> WORK REQUIRED
Each entry that follows is to be retyped exactly. Pictures do not belong in the copy.

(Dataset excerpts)

-------------------------

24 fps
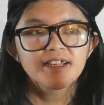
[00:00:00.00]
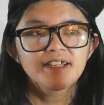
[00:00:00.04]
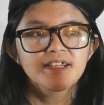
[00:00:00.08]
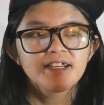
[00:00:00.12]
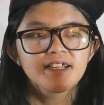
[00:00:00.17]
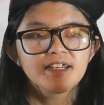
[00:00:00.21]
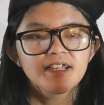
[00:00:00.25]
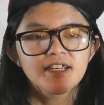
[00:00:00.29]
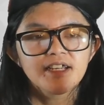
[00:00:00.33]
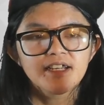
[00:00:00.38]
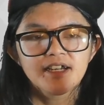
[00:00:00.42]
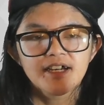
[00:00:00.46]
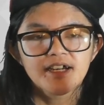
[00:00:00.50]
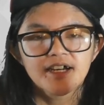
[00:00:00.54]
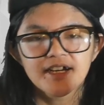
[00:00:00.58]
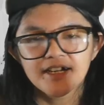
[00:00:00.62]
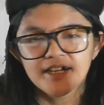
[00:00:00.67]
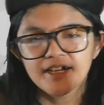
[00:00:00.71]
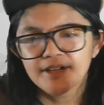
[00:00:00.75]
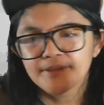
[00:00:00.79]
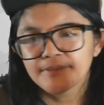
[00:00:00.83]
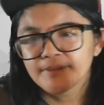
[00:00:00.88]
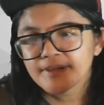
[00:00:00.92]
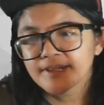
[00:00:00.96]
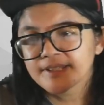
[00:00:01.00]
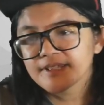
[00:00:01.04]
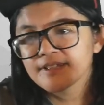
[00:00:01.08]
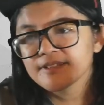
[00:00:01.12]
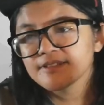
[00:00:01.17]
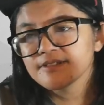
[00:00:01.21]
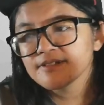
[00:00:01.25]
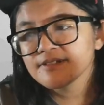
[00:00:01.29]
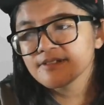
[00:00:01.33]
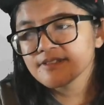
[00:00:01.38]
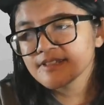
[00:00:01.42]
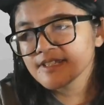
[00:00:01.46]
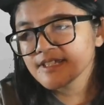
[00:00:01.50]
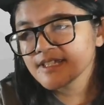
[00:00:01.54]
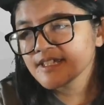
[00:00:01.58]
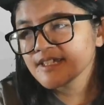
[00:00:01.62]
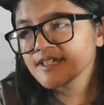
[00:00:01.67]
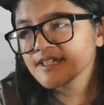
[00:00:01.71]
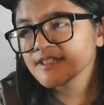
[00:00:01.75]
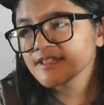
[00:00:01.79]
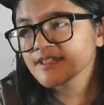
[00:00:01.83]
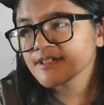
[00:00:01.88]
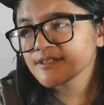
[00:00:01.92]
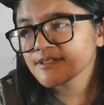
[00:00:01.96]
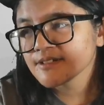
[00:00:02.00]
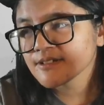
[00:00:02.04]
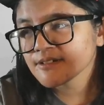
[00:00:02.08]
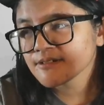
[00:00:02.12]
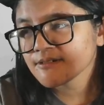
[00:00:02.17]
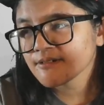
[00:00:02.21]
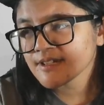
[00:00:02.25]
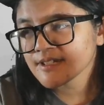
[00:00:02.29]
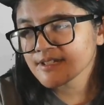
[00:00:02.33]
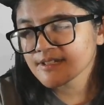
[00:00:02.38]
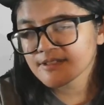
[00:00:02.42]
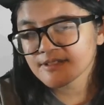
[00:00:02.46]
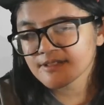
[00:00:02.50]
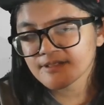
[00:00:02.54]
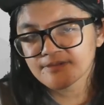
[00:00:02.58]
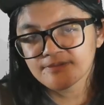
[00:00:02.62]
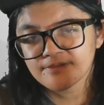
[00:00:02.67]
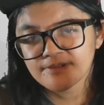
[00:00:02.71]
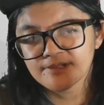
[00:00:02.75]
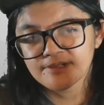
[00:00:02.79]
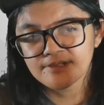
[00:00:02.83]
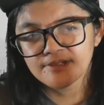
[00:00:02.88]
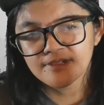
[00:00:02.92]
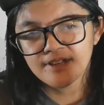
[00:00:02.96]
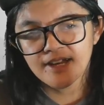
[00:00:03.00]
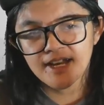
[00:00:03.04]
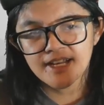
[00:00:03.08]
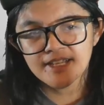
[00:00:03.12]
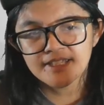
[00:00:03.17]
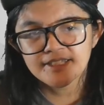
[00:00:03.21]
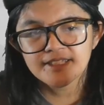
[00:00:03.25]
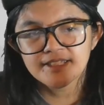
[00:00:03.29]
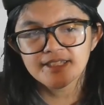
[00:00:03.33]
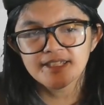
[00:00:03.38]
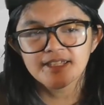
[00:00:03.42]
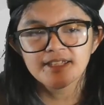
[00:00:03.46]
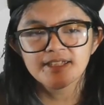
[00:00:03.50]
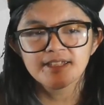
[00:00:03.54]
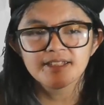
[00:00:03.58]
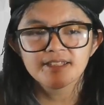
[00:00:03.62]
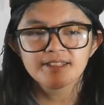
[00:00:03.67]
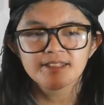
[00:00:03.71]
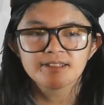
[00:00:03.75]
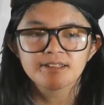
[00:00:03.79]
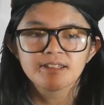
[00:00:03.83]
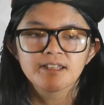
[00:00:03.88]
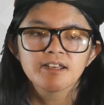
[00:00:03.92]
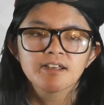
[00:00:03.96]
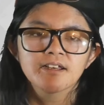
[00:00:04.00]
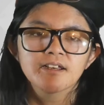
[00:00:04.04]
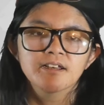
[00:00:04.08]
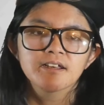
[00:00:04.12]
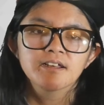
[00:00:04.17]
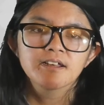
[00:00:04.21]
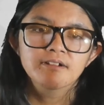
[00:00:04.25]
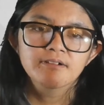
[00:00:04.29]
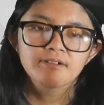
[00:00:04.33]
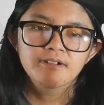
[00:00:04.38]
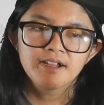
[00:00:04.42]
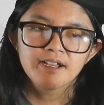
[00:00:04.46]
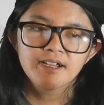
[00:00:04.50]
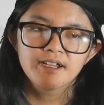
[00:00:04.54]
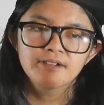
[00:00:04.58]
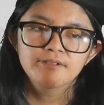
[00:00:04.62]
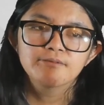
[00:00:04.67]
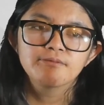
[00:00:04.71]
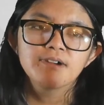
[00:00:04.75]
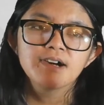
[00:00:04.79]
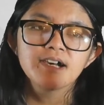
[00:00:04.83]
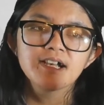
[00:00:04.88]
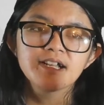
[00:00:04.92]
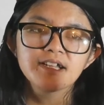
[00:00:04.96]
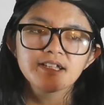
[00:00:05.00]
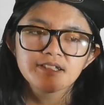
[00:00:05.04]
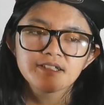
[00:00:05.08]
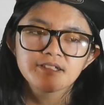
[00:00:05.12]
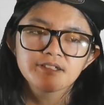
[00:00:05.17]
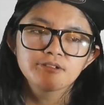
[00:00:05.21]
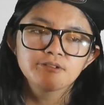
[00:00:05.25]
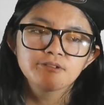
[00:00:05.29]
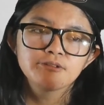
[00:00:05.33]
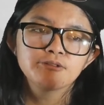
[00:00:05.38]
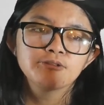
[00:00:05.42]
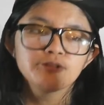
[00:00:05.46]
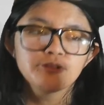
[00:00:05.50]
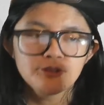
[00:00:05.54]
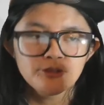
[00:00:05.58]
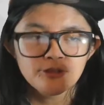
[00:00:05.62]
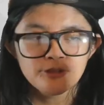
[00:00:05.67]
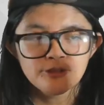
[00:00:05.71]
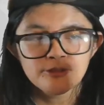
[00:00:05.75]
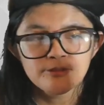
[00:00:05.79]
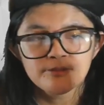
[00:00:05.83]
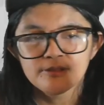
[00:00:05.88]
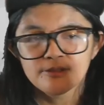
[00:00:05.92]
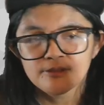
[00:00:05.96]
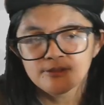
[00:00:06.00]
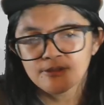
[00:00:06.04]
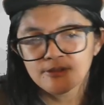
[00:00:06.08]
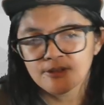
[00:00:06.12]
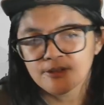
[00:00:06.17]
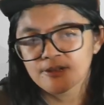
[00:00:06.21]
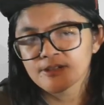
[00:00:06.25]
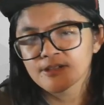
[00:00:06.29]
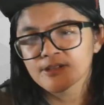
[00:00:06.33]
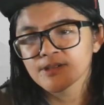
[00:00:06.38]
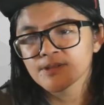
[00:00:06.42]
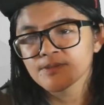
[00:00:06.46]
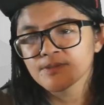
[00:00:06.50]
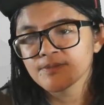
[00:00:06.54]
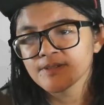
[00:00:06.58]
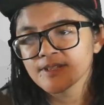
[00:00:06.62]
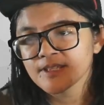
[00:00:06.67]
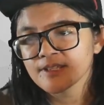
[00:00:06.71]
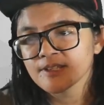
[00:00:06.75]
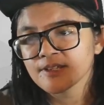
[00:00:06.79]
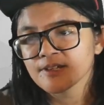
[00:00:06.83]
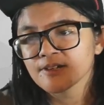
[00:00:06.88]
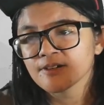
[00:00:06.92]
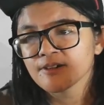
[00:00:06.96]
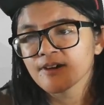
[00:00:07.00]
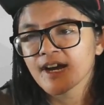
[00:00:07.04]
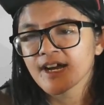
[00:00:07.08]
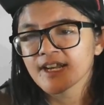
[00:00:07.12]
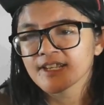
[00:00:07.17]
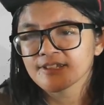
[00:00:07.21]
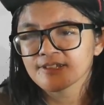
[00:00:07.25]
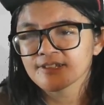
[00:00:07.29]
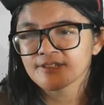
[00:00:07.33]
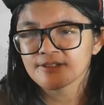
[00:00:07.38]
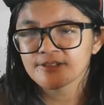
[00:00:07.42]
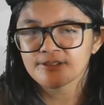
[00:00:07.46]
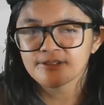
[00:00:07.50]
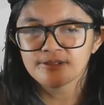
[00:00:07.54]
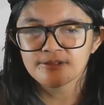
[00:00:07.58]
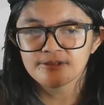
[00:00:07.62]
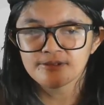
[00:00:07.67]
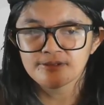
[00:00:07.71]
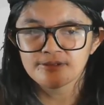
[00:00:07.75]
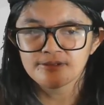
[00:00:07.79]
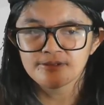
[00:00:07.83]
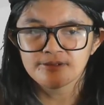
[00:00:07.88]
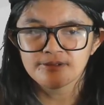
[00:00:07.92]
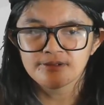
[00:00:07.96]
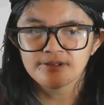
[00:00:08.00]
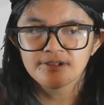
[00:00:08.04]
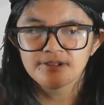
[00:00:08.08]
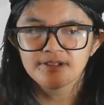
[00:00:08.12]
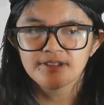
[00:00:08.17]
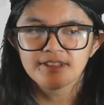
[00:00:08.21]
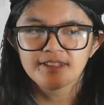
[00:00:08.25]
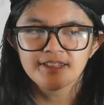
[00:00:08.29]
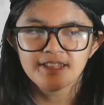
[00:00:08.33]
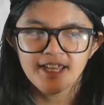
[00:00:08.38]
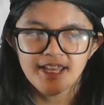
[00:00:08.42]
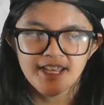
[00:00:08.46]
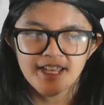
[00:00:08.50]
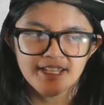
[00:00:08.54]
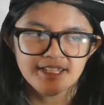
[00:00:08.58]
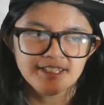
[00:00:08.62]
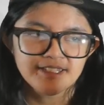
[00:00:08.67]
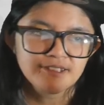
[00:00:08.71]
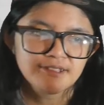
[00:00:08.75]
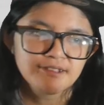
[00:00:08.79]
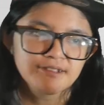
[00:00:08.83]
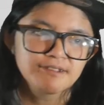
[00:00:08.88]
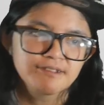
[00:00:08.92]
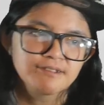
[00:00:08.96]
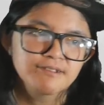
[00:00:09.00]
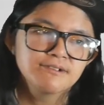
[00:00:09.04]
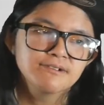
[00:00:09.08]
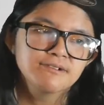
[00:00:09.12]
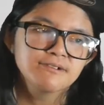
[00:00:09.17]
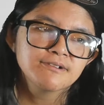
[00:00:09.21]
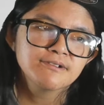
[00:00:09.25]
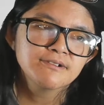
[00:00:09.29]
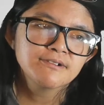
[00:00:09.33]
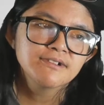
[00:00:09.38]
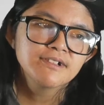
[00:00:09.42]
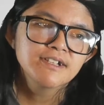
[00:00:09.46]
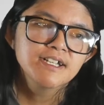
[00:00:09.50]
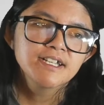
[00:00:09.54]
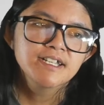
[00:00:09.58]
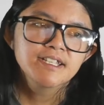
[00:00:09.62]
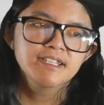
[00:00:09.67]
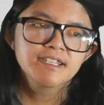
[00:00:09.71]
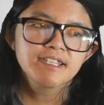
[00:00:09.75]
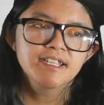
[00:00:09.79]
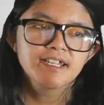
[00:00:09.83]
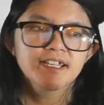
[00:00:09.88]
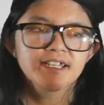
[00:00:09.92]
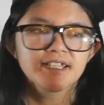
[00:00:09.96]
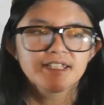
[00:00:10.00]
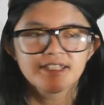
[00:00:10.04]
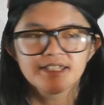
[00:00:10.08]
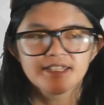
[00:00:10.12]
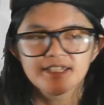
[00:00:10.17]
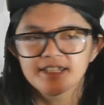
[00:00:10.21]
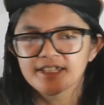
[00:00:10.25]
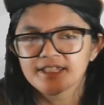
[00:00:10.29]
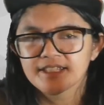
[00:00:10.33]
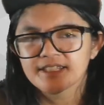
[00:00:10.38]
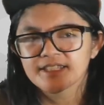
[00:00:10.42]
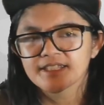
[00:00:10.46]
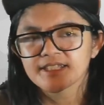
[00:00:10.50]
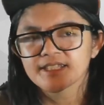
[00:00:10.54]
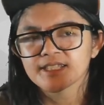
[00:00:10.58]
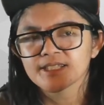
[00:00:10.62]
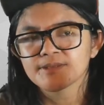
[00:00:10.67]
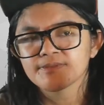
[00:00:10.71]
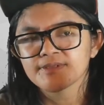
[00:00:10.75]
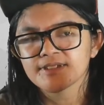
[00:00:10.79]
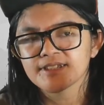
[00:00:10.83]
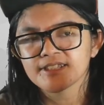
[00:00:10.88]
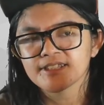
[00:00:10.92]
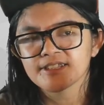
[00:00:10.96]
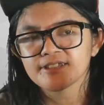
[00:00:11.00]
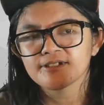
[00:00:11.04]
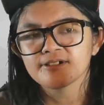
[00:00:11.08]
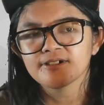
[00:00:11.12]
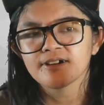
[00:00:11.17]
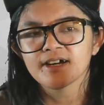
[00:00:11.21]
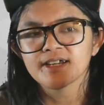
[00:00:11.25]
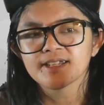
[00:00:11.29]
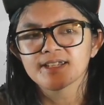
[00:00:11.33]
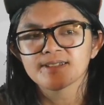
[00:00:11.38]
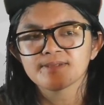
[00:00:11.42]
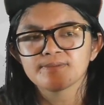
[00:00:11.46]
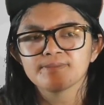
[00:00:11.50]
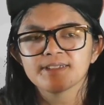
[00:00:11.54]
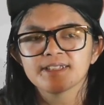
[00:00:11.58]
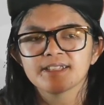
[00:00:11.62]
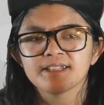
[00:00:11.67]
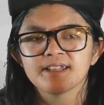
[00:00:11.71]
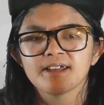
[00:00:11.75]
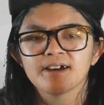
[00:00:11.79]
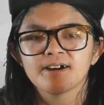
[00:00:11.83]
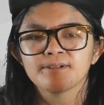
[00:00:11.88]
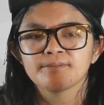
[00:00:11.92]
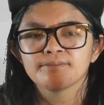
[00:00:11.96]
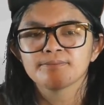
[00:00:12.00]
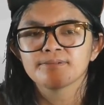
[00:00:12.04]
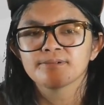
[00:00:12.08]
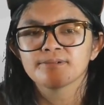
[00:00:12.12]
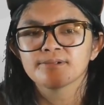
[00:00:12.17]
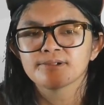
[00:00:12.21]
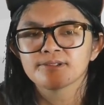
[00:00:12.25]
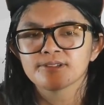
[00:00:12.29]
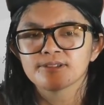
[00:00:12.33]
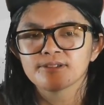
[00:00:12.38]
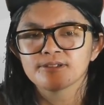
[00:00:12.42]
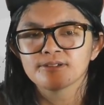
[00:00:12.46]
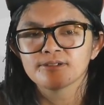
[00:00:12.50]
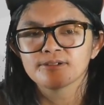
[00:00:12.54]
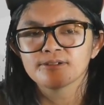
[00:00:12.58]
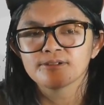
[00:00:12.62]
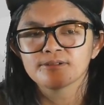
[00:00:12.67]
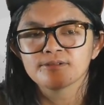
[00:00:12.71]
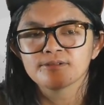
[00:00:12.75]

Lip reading: another question for you guys is, right, what YouTube tutorial video I should do next? Do you think that this video has been helpful to you,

-------------------------

> RESPONSE
24 fps
[00:00:00.00]
[00:00:00.04]
[00:00:00.08]
[00:00:00.12]
[00:00:00.17]
[00:00:00.21]
[00:00:00.25]
[00:00:00.29]
[00:00:00.33]
[00:00:00.38]
[00:00:00.42]
[00:00:00.46]
[00:00:00.50]
[00:00:00.54]
[00:00:00.58]
[00:00:00.62]
[00:00:00.67]
[00:00:00.71]
[00:00:00.75]
[00:00:00.79]
[00:00:00.83]
[00:00:00.88]
[00:00:00.92]
[00:00:00.96]
[00:00:01.00]
[00:00:01.04]
[00:00:01.08]
[00:00:01.12]
[00:00:01.17]
[00:00:01.21]
[00:00:01.25]
[00:00:01.29]
[00:00:01.33]
[00:00:01.38]
[00:00:01.42]
[00:00:01.46]
[00:00:01.50]
[00:00:01.54]
[00:00:01.58]
[00:00:01.62]
[00:00:01.67]
[00:00:01.71]
[00:00:01.75]
[00:00:01.79]
[00:00:01.83]
[00:00:01.88]
[00:00:01.92]
[00:00:01.96]
[00:00:02.00]
[00:00:02.04]
[00:00:02.08]
[00:00:02.12]
[00:00:02.17]
[00:00:02.21]
[00:00:02.25]
[00:00:02.29]
[00:00:02.33]
[00:00:02.38]
[00:00:02.42]
[00:00:02.46]
[00:00:02.50]
[00:00:02.54]
[00:00:02.58]
[00:00:02.62]
[00:00:02.67]
[00:00:02.71]
[00:00:02.75]
[00:00:02.79]
[00:00:02.83]
[00:00:02.88]
[00:00:02.92]
[00:00:02.96]
[00:00:03.00]
[00:00:03.04]
[00:00:03.08]
[00:00:03.12]
[00:00:03.17]
[00:00:03.21]
[00:00:03.25]
[00:00:03.29]
[00:00:03.33]
[00:00:03.38]
[00:00:03.42]
[00:00:03.46]
[00:00:03.50]
[00:00:03.54]
[00:00:03.58]
[00:00:03.62]
[00:00:03.67]
[00:00:03.71]
[00:00:03.75]
[00:00:03.79]
[00:00:03.83]
[00:00:03.88]
[00:00:03.92]
[00:00:03.96]
[00:00:04.00]
[00:00:04.04]
[00:00:04.08]
[00:00:04.12]
[00:00:04.17]
[00:00:04.21]
[00:00:04.25]
[00:00:04.29]
[00:00:04.33]
[00:00:04.38]
[00:00:04.42]
[00:00:04.46]
[00:00:04.50]
[00:00:04.54]
[00:00:04.58]
[00:00:04.62]
[00:00:04.67]
[00:00:04.71]
[00:00:04.75]
[00:00:04.79]
[00:00:04.83]
[00:00:04.88]
[00:00:04.92]
[00:00:04.96]
[00:00:05.00]
[00:00:05.04]
[00:00:05.08]
[00:00:05.12]
[00:00:05.17]
[00:00:05.21]
[00:00:05.25]
[00:00:05.29]
[00:00:05.33]
[00:00:05.38]
[00:00:05.42]
[00:00:05.46]
[00:00:05.50]
[00:00:05.54]
[00:00:05.58]
[00:00:05.62]
[00:00:05.67]
[00:00:05.71]
[00:00:05.75]
[00:00:05.79]
[00:00:05.83]
[00:00:05.88]
[00:00:05.92]
[00:00:05.96]
[00:00:06.00]
[00:00:06.04]
[00:00:06.08]
[00:00:06.12]
[00:00:06.17]
[00:00:06.21]
[00:00:06.25]
[00:00:06.29]
[00:00:06.33]
[00:00:06.38]
[00:00:06.42]
[00:00:06.46]
[00:00:06.50]
[00:00:06.54]
[00:00:06.58]
[00:00:06.62]
[00:00:06.67]
[00:00:06.71]
[00:00:06.75]
[00:00:06.79]
[00:00:06.83]
[00:00:06.88]
[00:00:06.92]
[00:00:06.96]
[00:00:07.00]
[00:00:07.04]
[00:00:07.08]
[00:00:07.12]
[00:00:07.17]
[00:00:07.21]
[00:00:07.25]
[00:00:07.29]
[00:00:07.33]
[00:00:07.38]
[00:00:07.42]
[00:00:07.46]
[00:00:07.50]
[00:00:07.54]
[00:00:07.58]
[00:00:07.62]
[00:00:07.67]
[00:00:07.71]
[00:00:07.75]
[00:00:07.79]
[00:00:07.83]
[00:00:07.88]
[00:00:07.92]
[00:00:07.96]
[00:00:08.00]
[00:00:08.04]
[00:00:08.08]
[00:00:08.12]
[00:00:08.17]
[00:00:08.21]
[00:00:08.25]
[00:00:08.29]
[00:00:08.33]
[00:00:08.38]
[00:00:08.42]
[00:00:08.46]
[00:00:08.50]
[00:00:08.54]
[00:00:08.58]
[00:00:08.62]
[00:00:08.67]
[00:00:08.71]
[00:00:08.75]
[00:00:08.79]
[00:00:08.83]
[00:00:08.88]
[00:00:08.92]
[00:00:08.96]
[00:00:09.00]
[00:00:09.04]
[00:00:09.08]
[00:00:09.12]
[00:00:09.17]
[00:00:09.21]
[00:00:09.25]
[00:00:09.29]
[00:00:09.33]
[00:00:09.38]
[00:00:09.42]
[00:00:09.46]
[00:00:09.50]
[00:00:09.54]
[00:00:09.58]
[00:00:09.62]
[00:00:09.67]
[00:00:09.71]
[00:00:09.75]
[00:00:09.79]
[00:00:09.83]
[00:00:09.88]
[00:00:09.92]
[00:00:09.96]
[00:00:10.00]
[00:00:10.04]
[00:00:10.08]
[00:00:10.12]
[00:00:10.17]
[00:00:10.21]
[00:00:10.25]
[00:00:10.29]
[00:00:10.33]
[00:00:10.38]
[00:00:10.42]
[00:00:10.46]
[00:00:10.50]
[00:00:10.54]
[00:00:10.58]
[00:00:10.62]
[00:00:10.67]
[00:00:10.71]
[00:00:10.75]
[00:00:10.79]
[00:00:10.83]
[00:00:10.88]
[00:00:10.92]
[00:00:10.96]
[00:00:11.00]
[00:00:11.04]
[00:00:11.08]
[00:00:11.12]
[00:00:11.17]
[00:00:11.21]
[00:00:11.25]
[00:00:11.29]
[00:00:11.33]
[00:00:11.38]
[00:00:11.42]
[00:00:11.46]
[00:00:11.50]
[00:00:11.54]
[00:00:11.58]
[00:00:11.62]
[00:00:11.67]
[00:00:11.71]
[00:00:11.75]
[00:00:11.79]
[00:00:11.83]
[00:00:11.88]
[00:00:11.92]
[00:00:11.96]
[00:00:12.00]
[00:00:12.04]
[00:00:12.08]
[00:00:12.12]
[00:00:12.17]
[00:00:12.21]
[00:00:12.25]
[00:00:12.29]
[00:00:12.33]
[00:00:12.38]
[00:00:12.42]
[00:00:12.46]
[00:00:12.50]
[00:00:12.54]
[00:00:12.58]
[00:00:12.62]
[00:00:12.67]
[00:00:12.71]
[00:00:12.75]

Lip reading: another question for you guys is, right, what YouTube tutorial video I should do next? Do you think that this video has been helpful to you,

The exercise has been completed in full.